This article explains the behavior difference between worker types, how to choose the right one for your project
What is the difference between Browser Worker and Code Worker?
- Browser Workers:
- can simulate a user's interaction with the website via a headless browser
- Browser worker is more expensive to use, in terms of CPM (Cost Per Thousand page loads)
- Handles complex scraping tasks like filling forms, and dynamic content loading.
- Code workers:
- Roughly equivalent to doing a curl or python `requests.get(url)`
- Work by sending HTTP requests to the target website
- Much cheaper
- Can only work in situations that don't require interacting with the website UI
How to choose the optimal type for the scraper
You should choose the right worker type based on the technology used by the website you want to scrape, and the navigation needed for scraping the data you need.

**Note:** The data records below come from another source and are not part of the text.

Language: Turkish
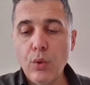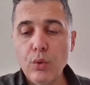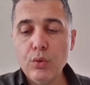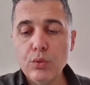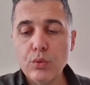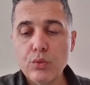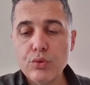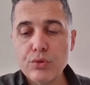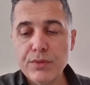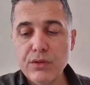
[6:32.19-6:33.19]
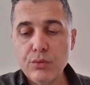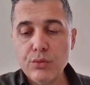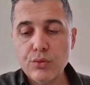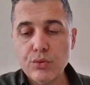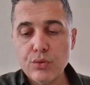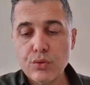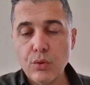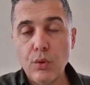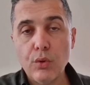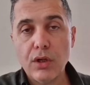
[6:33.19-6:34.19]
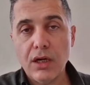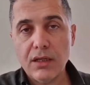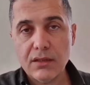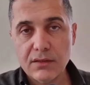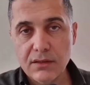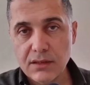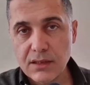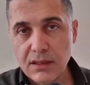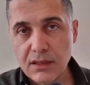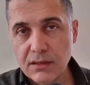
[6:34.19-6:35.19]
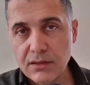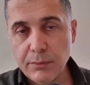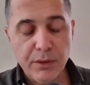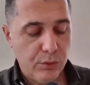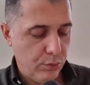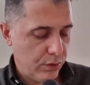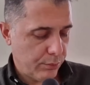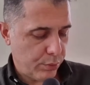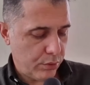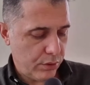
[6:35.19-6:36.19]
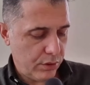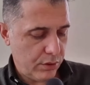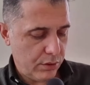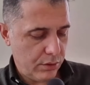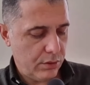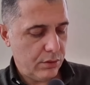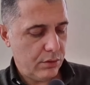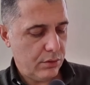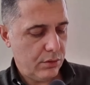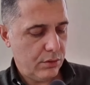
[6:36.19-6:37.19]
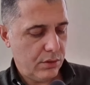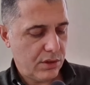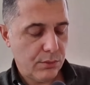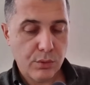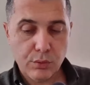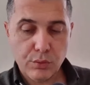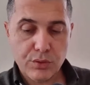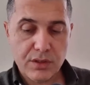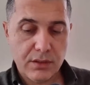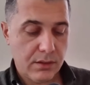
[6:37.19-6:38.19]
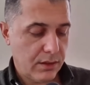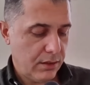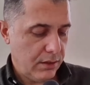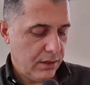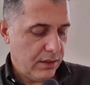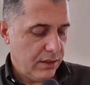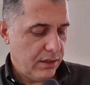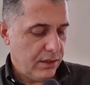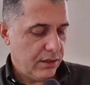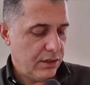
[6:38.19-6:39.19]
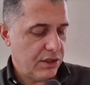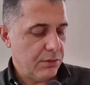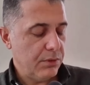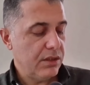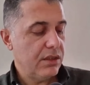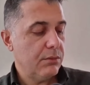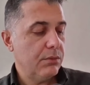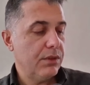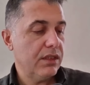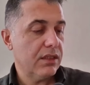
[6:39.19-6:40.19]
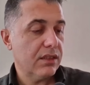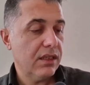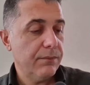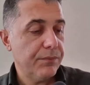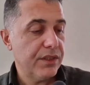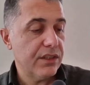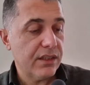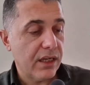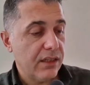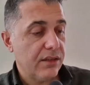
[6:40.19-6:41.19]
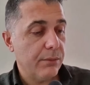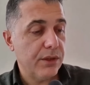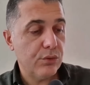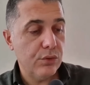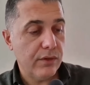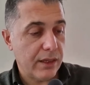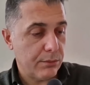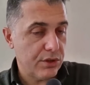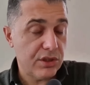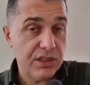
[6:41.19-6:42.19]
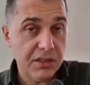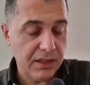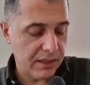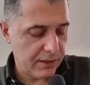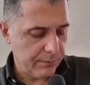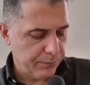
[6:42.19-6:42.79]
19.316 lira temettü yapıyor. 2019 yılında. 2021 yılında iki tane temettü vermiş. iki tane.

It's good to start with the cheaper code workers and only change if you find that you cant' get the data you want.
- If you need to click on element to load some more data
- If you need to use scroll for load more elements
- If you need to use tag_script, tag_response (capture network traffic from inside the browser)
- if you need to type some text to get data on the website to do a search
Your code should be aligned with the worker type
Some functions in our library are only available when using browsers and will throw an error if you try to use them from code workers.
Below is a list of function that you can only use from browser workers:
- wait_* (any wait function)
- scroll_* (any scroll function)
- tag_* (any tag function)